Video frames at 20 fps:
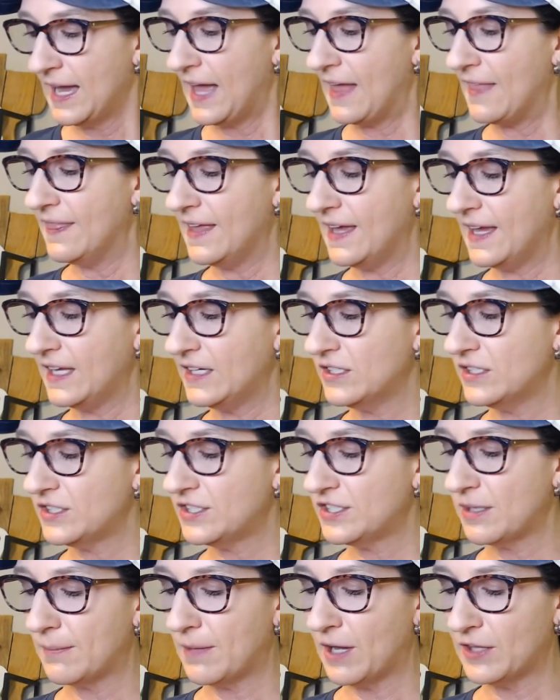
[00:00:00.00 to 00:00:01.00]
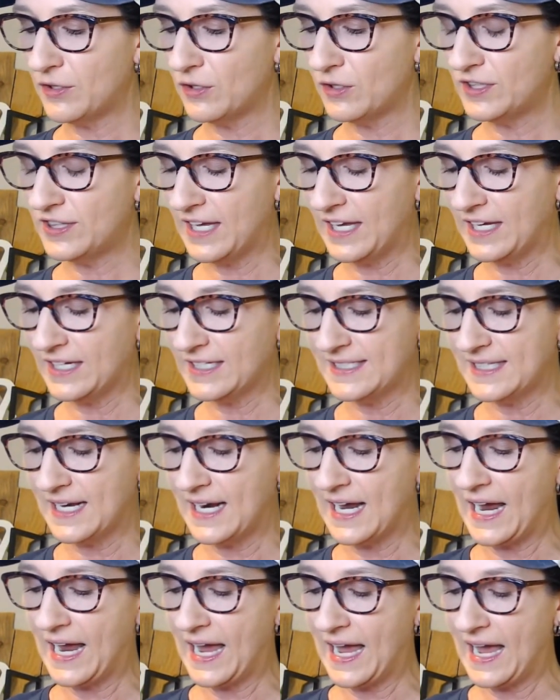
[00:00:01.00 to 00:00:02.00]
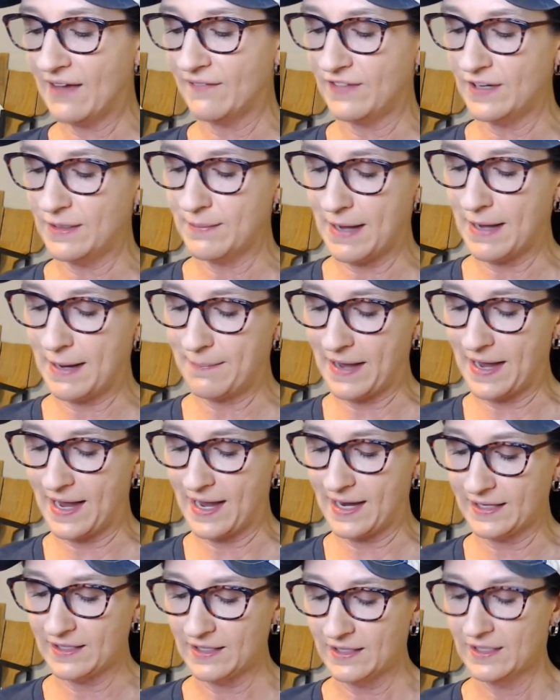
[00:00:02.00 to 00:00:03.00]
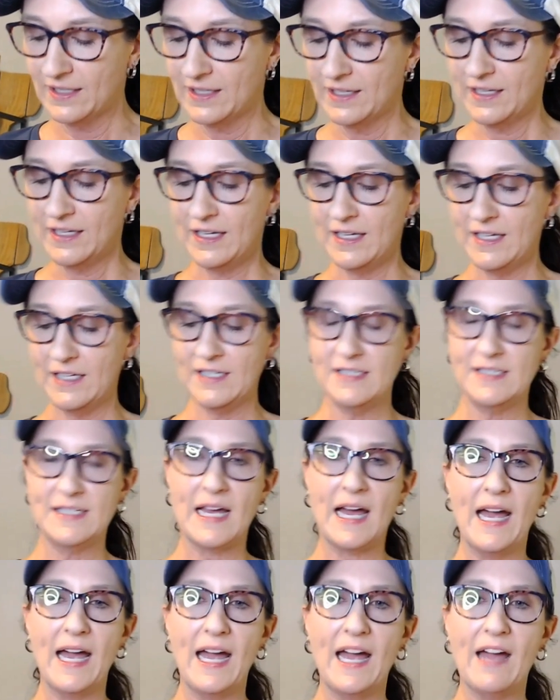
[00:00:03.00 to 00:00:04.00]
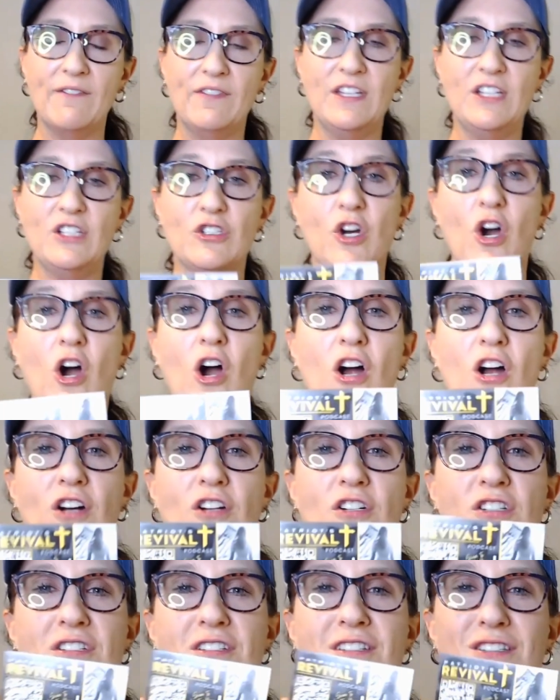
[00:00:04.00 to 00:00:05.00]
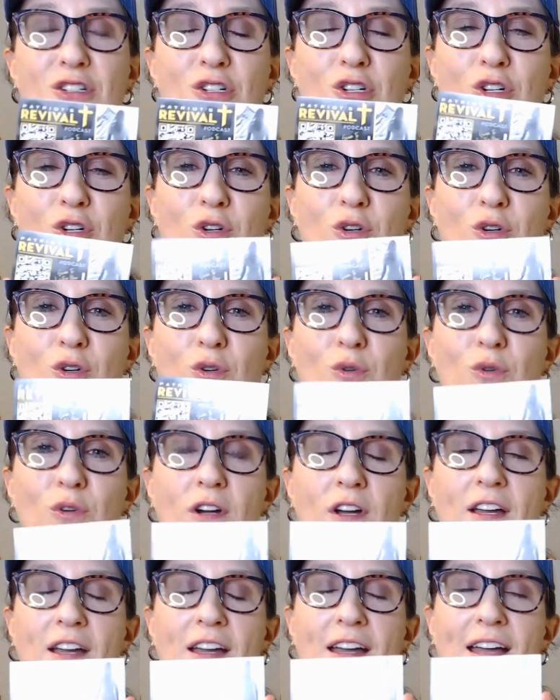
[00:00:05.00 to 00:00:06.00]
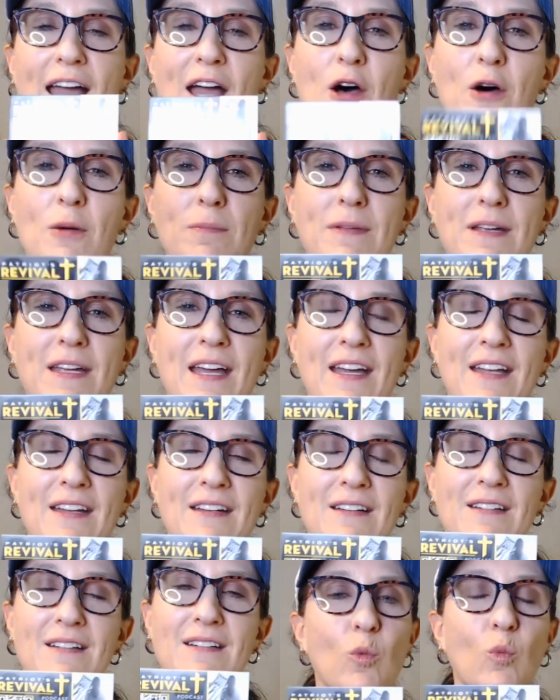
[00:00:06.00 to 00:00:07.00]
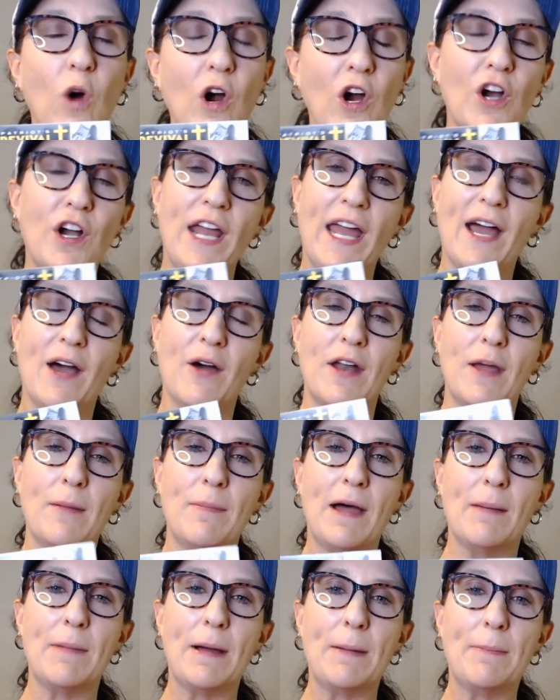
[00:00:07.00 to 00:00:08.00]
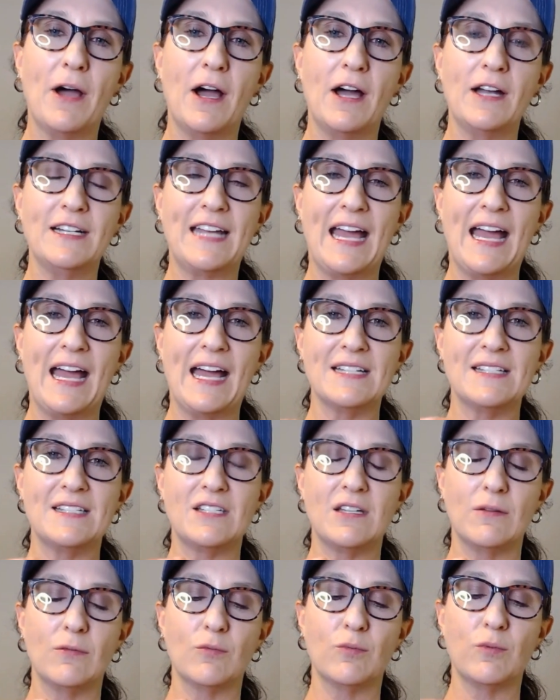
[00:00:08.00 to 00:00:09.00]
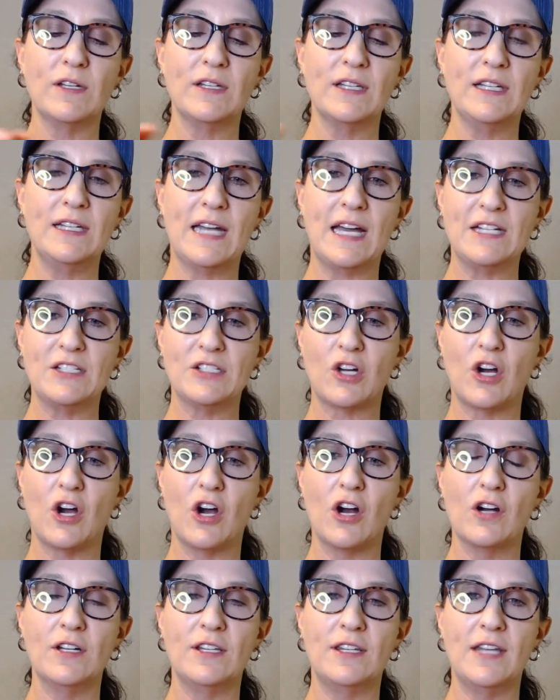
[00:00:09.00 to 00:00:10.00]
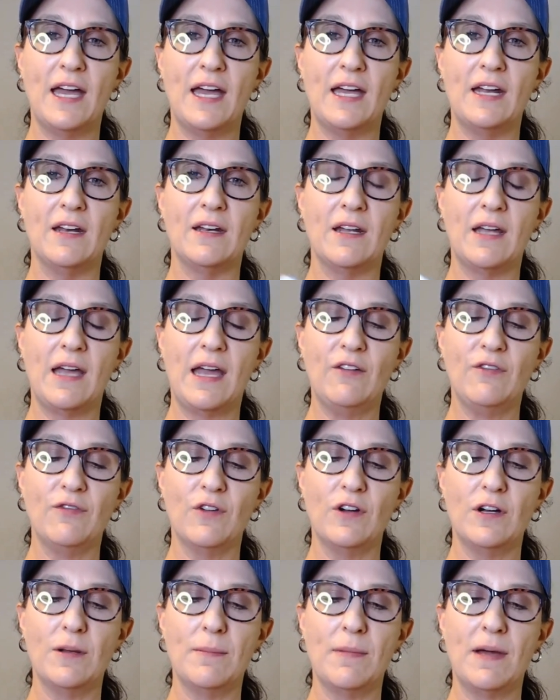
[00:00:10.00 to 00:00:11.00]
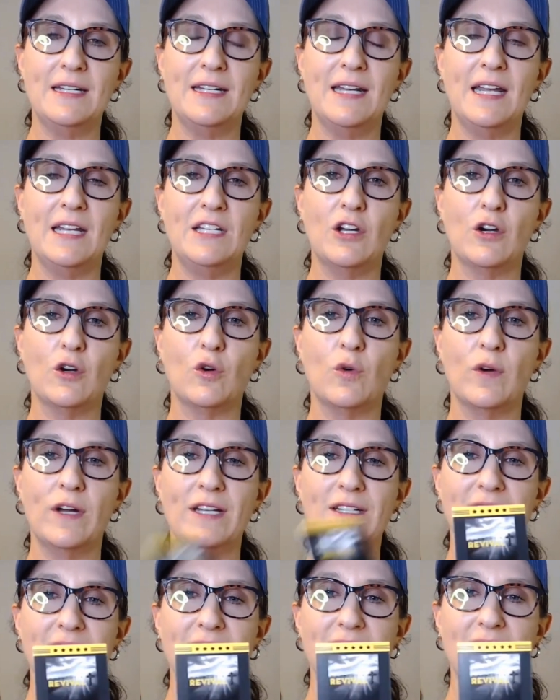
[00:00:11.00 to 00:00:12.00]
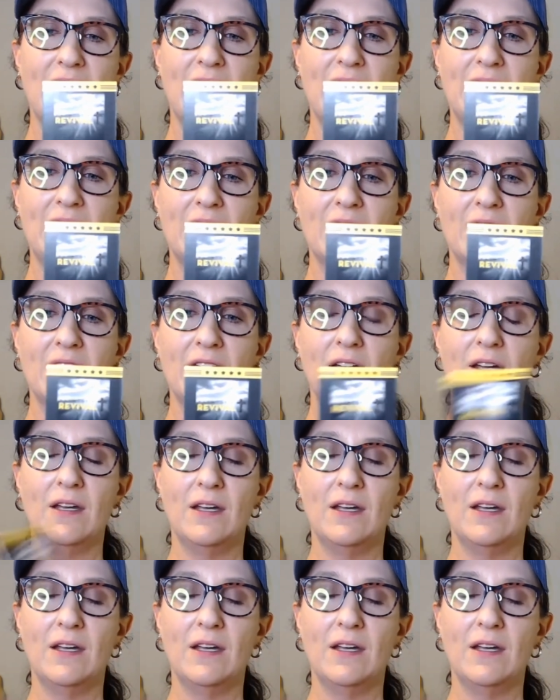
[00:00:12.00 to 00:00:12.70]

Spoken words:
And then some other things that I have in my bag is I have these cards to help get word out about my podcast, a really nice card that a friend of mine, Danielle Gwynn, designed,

--

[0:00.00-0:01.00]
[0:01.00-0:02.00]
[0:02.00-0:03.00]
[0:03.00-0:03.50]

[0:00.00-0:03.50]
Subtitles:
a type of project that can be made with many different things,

==

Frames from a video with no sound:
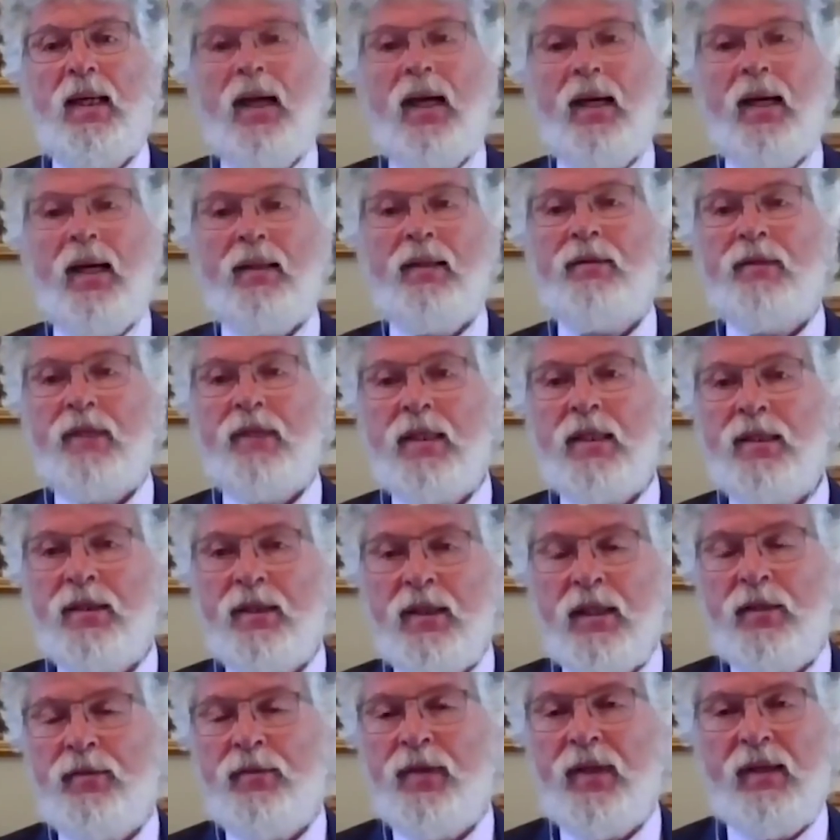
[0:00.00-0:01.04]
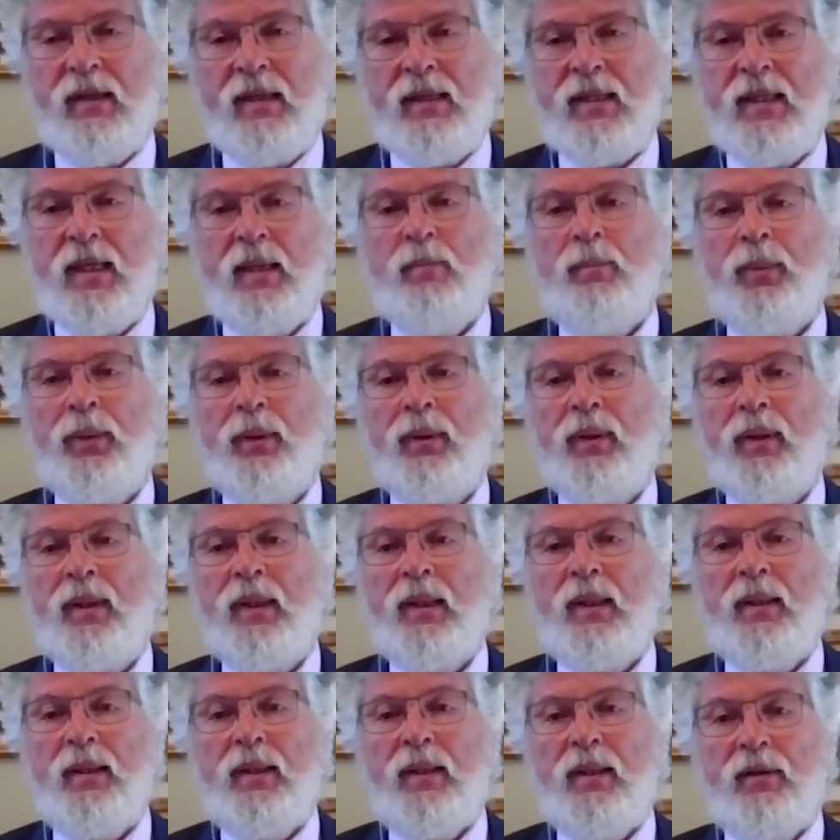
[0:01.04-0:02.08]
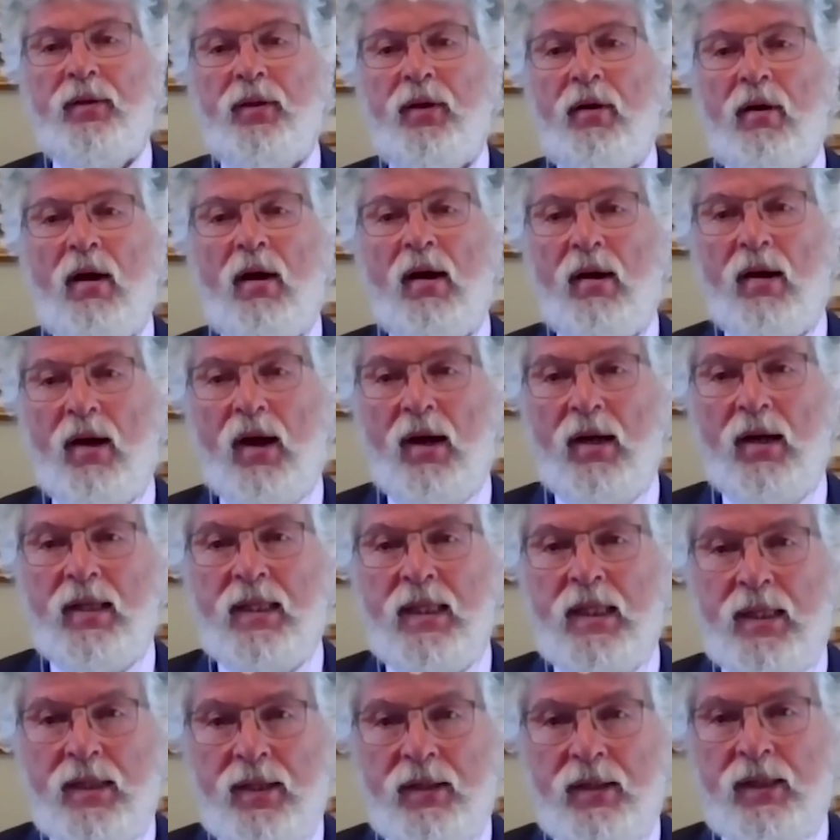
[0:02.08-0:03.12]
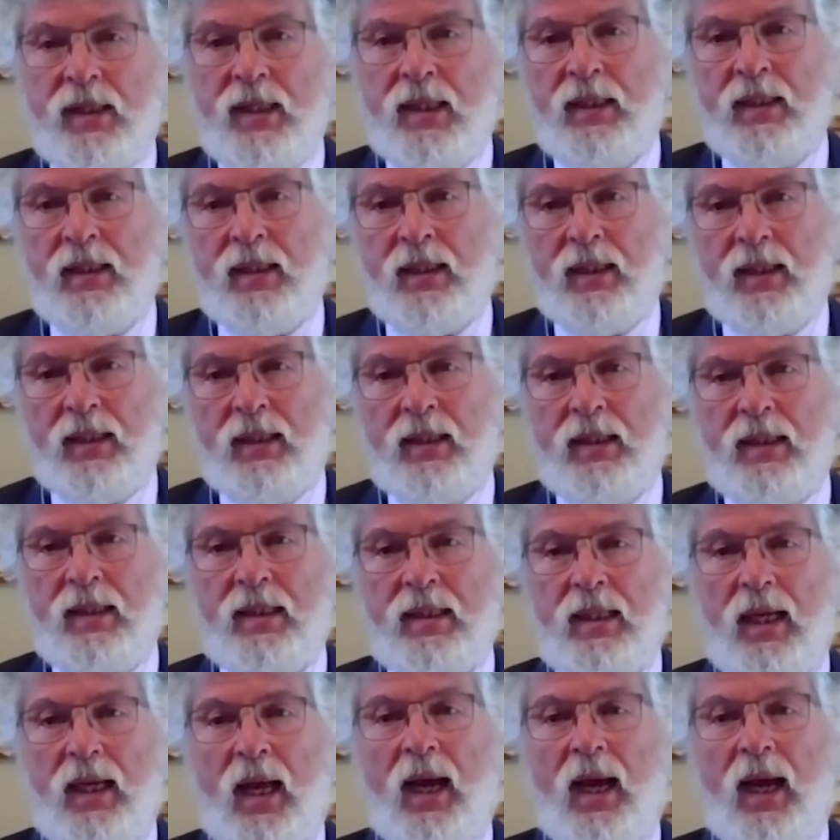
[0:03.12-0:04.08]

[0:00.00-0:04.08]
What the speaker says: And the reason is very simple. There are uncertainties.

■ TASK DIRECTIONS ■
With the pictures omitted, print the lines above exactly, beginning at the line with "Video frames at" and going on through the line with "[00:00:12.00 to 00:00:12.70]".

■ RESPONSE AREA ■
Video frames at 20 fps:
[00:00:00.00 to 00:00:01.00]
[00:00:01.00 to 00:00:02.00]
[00:00:02.00 to 00:00:03.00]
[00:00:03.00 to 00:00:04.00]
[00:00:04.00 to 00:00:05.00]
[00:00:05.00 to 00:00:06.00]
[00:00:06.00 to 00:00:07.00]
[00:00:07.00 to 00:00:08.00]
[00:00:08.00 to 00:00:09.00]
[00:00:09.00 to 00:00:10.00]
[00:00:10.00 to 00:00:11.00]
[00:00:11.00 to 00:00:12.00]
[00:00:12.00 to 00:00:12.70]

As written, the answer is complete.